Each person has their own specific dream of the perfect lover or mate For some she’s gorgeous, sexual, unconditionally loving, giving him whatever he wants. She seldom talks back and gives small distress. She is there predominantly to glorify him, reflect on his manhood and sexual prowess. Who she is as a person is secondary. Not only is it secondary, in many cases her personality, ambitions and individuation seriously get in the way.

For others the perfect lover is tough. She’ll challenge, stimulate, perhaps even abuse. She’s there to make him toe the line, perhaps reminiscent of his childhood experiences with a strict parent.

As people wait and long for this perfect lover, they cannot see the person who is in front of them. That person becomes only someone to fill up time, until the perfect person appears on the scene. When people leave this kind of secondary relationship, they may not feel as though they’re leaving, because they’ve never really been there in the first place. They’ve never had the chance to really know if this person could have been right for them or not.

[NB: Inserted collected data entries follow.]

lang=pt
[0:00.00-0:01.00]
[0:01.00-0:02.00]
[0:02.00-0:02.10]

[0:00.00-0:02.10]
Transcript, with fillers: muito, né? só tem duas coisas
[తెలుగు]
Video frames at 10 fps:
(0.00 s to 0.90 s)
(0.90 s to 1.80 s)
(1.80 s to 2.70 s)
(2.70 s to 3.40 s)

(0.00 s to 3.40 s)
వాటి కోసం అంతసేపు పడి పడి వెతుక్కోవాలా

When a person is seen simply as an extension of one’s identity, then seeking the perfect woman is really seeking perfection in oneself. A person who lives this way is skating on thin ice. Only a strong sense of self, based upon inner values and self respect will permit a person to make a solid relationship that will last through time and grow richer and fuller, rather than blow away in the wind.

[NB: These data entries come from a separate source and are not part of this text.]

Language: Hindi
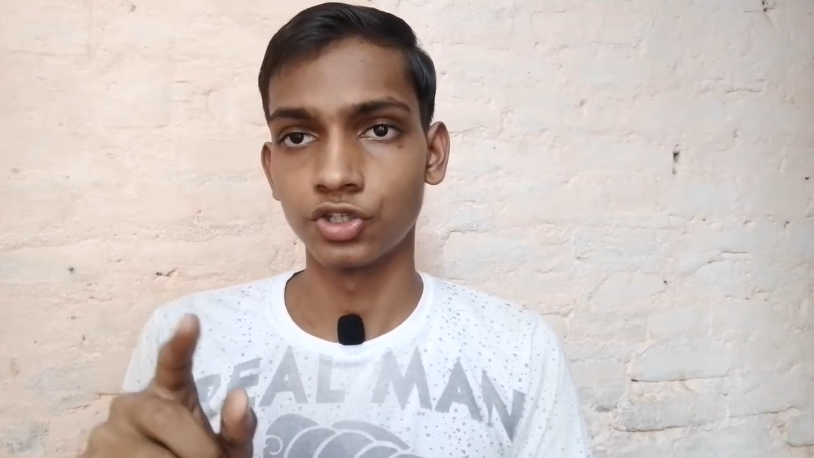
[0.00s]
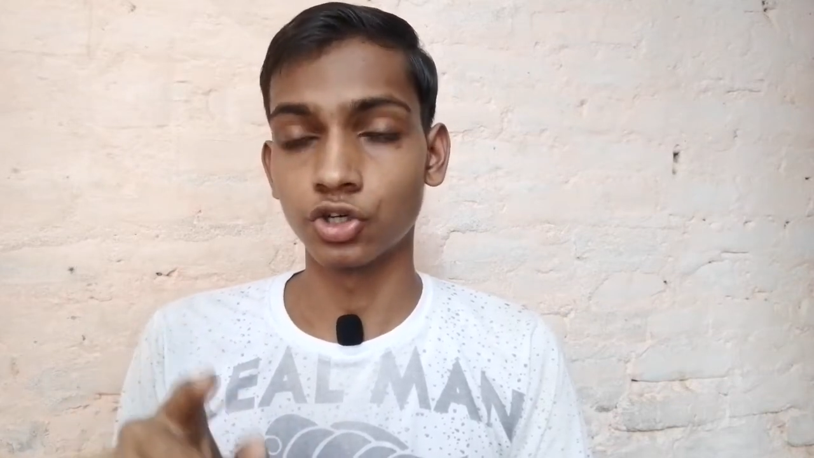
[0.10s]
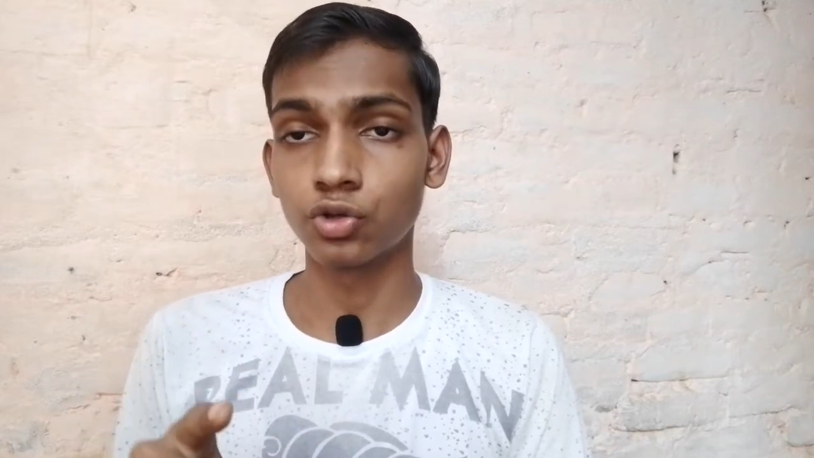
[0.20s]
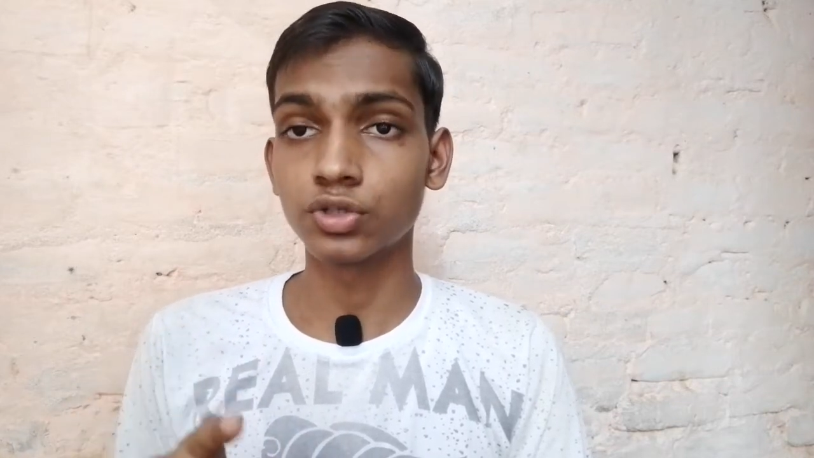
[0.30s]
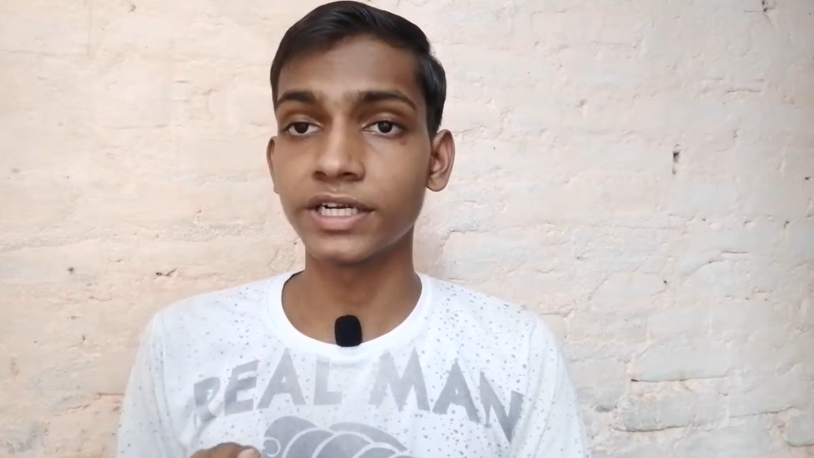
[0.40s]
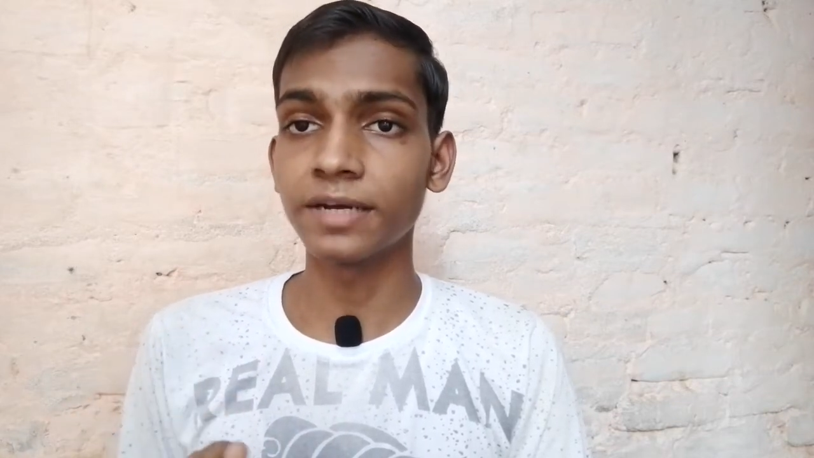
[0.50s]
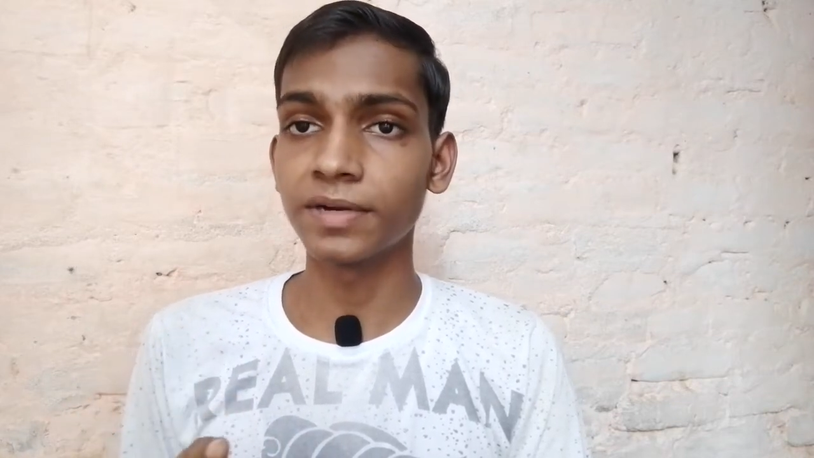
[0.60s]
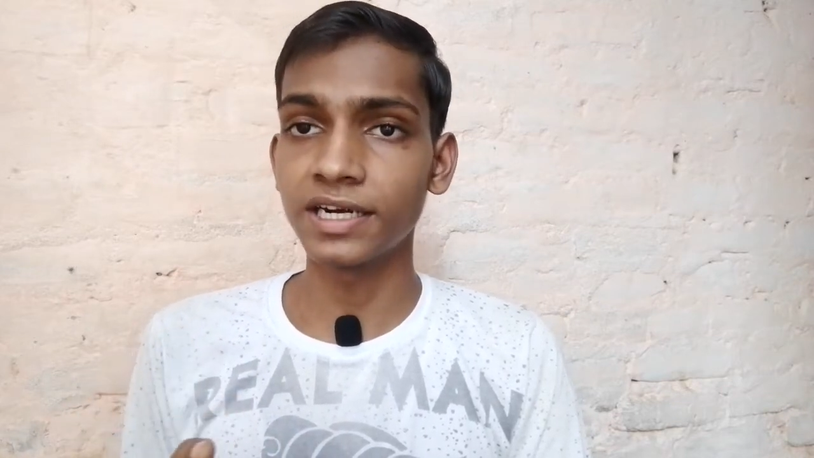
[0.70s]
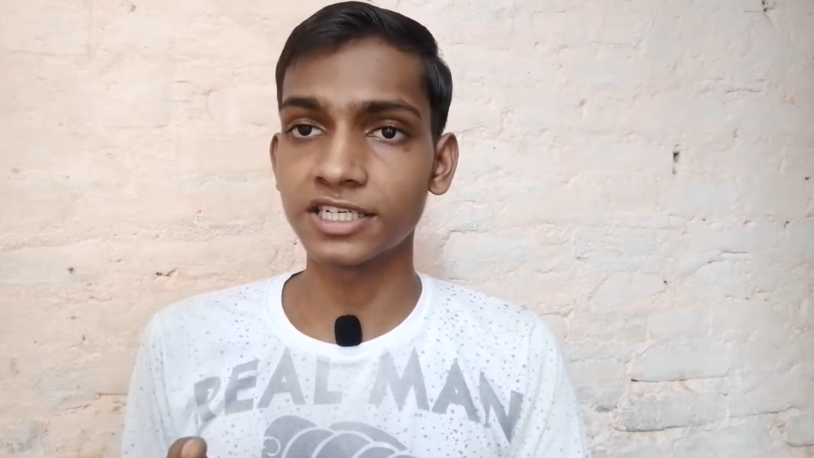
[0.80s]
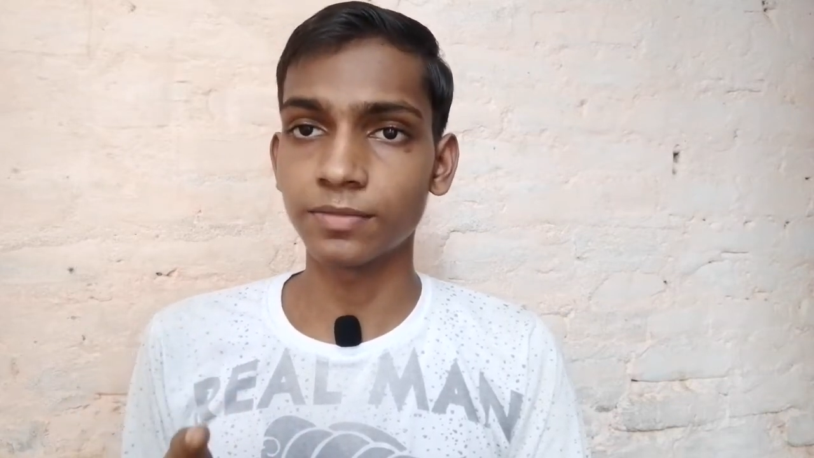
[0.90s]
जो दूसरी
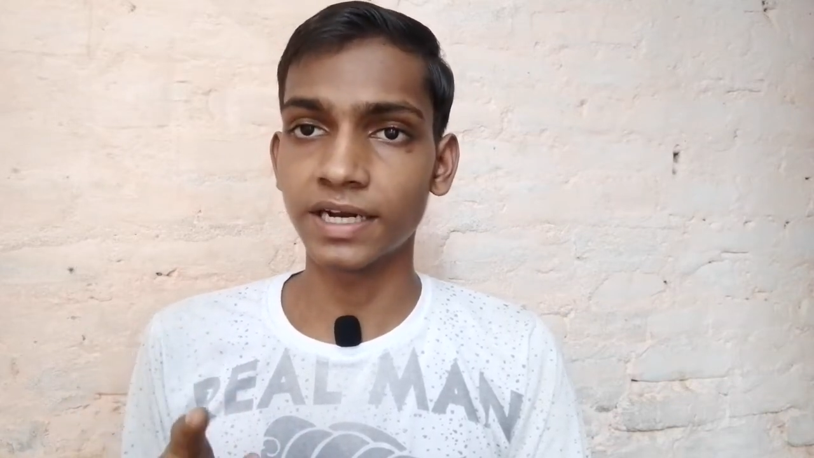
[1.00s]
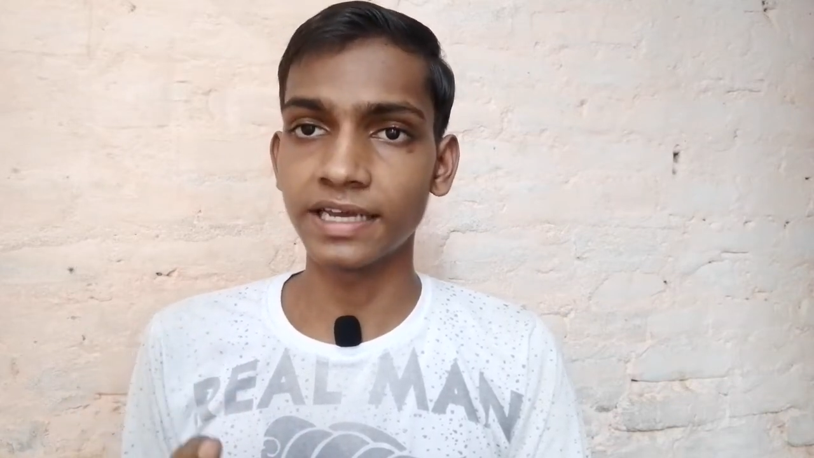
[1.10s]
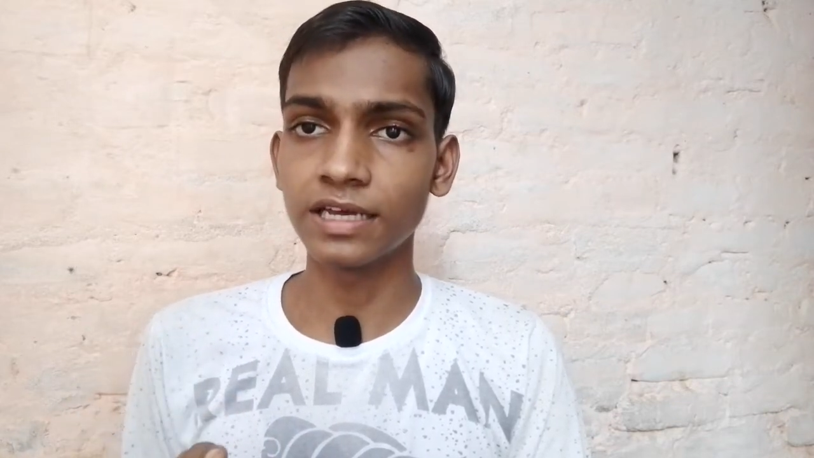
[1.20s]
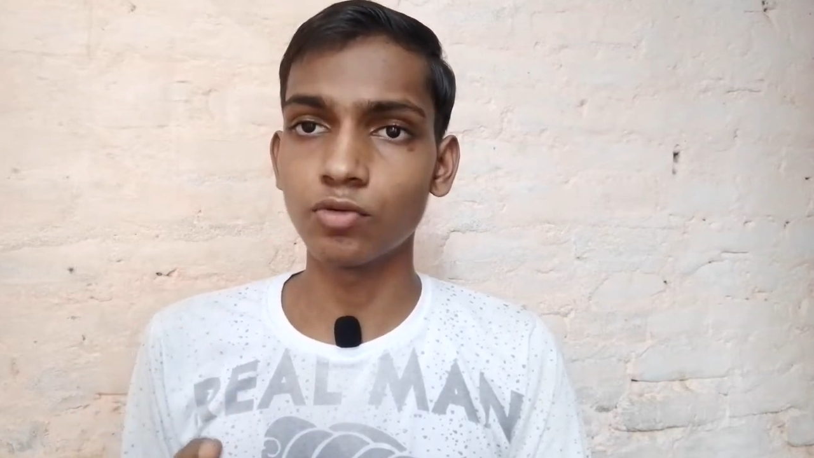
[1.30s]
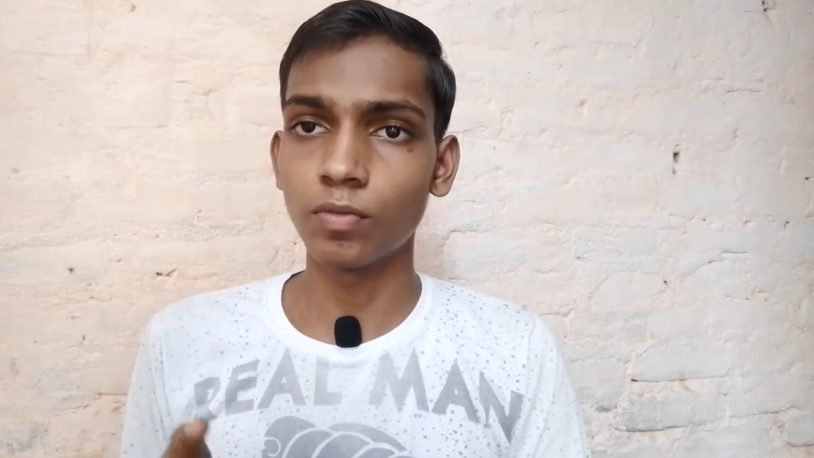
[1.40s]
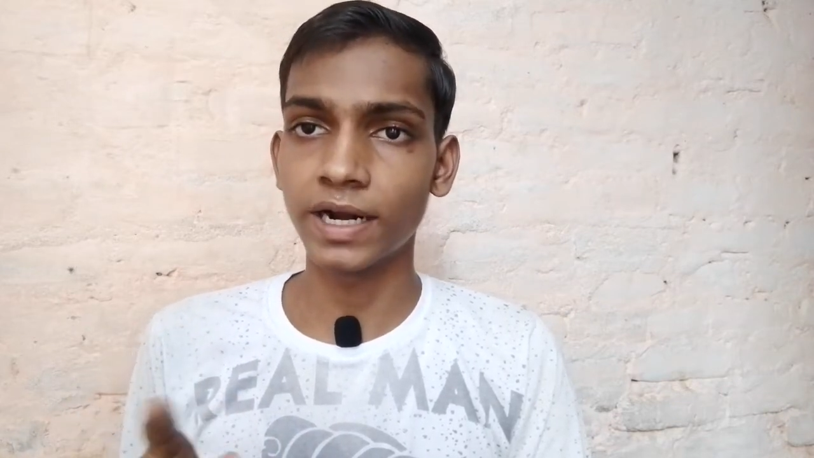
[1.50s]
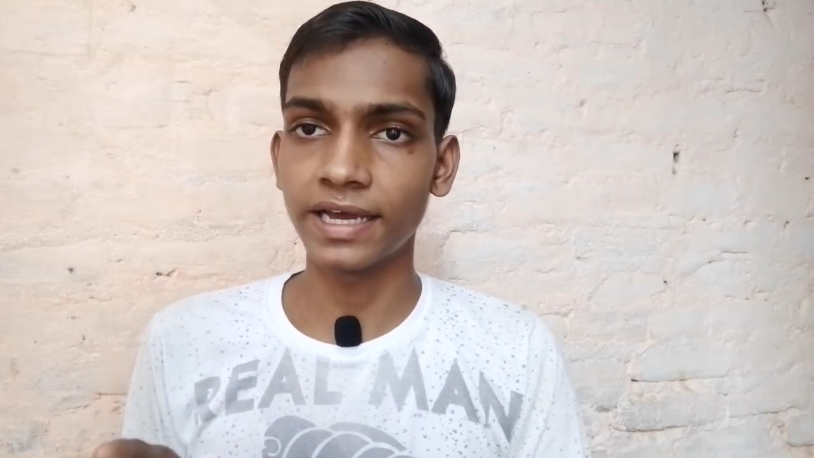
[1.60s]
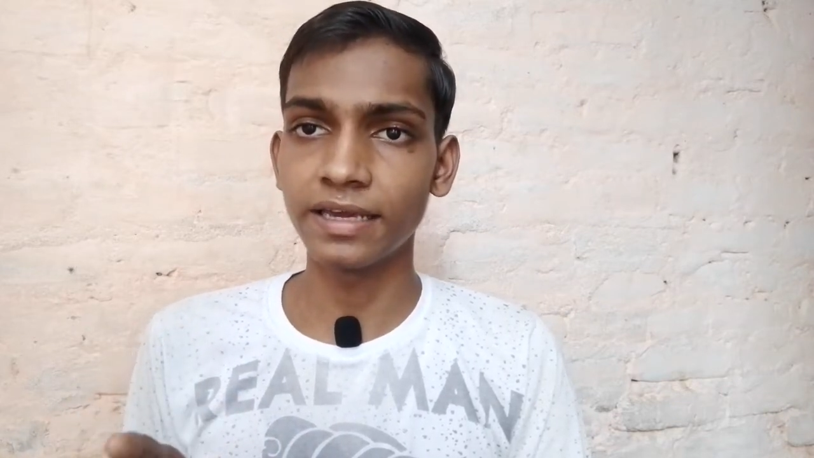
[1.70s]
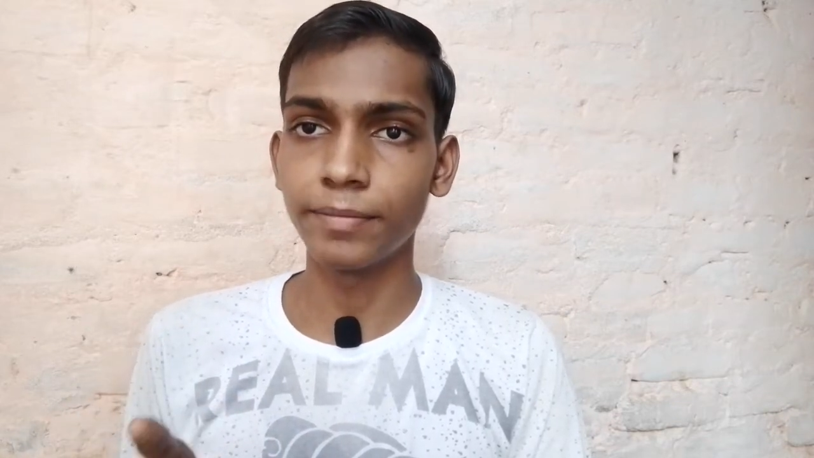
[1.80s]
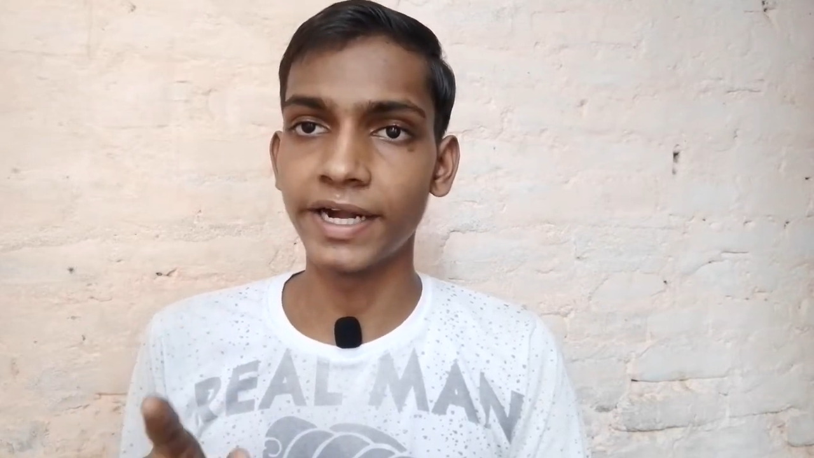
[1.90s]
हमने लिस्ट बनाई है वो बनाई है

Hans continued, “I finally just got completely bored with it all. I don’t know if it was age, or if I was just becoming more aware, but I never had a feeling of fulfillment, no matter how many women I had.

Finally I met someone who was better for me. This was a completely different situation from my other relationships. Probably though, I had to change and grow, so I could meet and appreciate a person like my wife.

Hans had to go through a period of emptiness, and depression as he realized the unreality of his search. An image brings only temporary pleasure. It can never bring fulfillment. In order to find real like, Hans started to work on himself, to meditate, take long walks, and find what was vital in his life. As he did this, he was taking responsibility for making himself pleased, finding his own core. As he felt better about himself, he felt better with others as well. Soon he started to appreciate the different women he met for who they truly were. From this vantage point it became simple to find a relationship that would truly nourish both of them.

When we make someone else into an image, we are simultaneously doing the same to ourselves. An image can never bring happiness; only a real flesh and blood person who we respect and admire, can do that.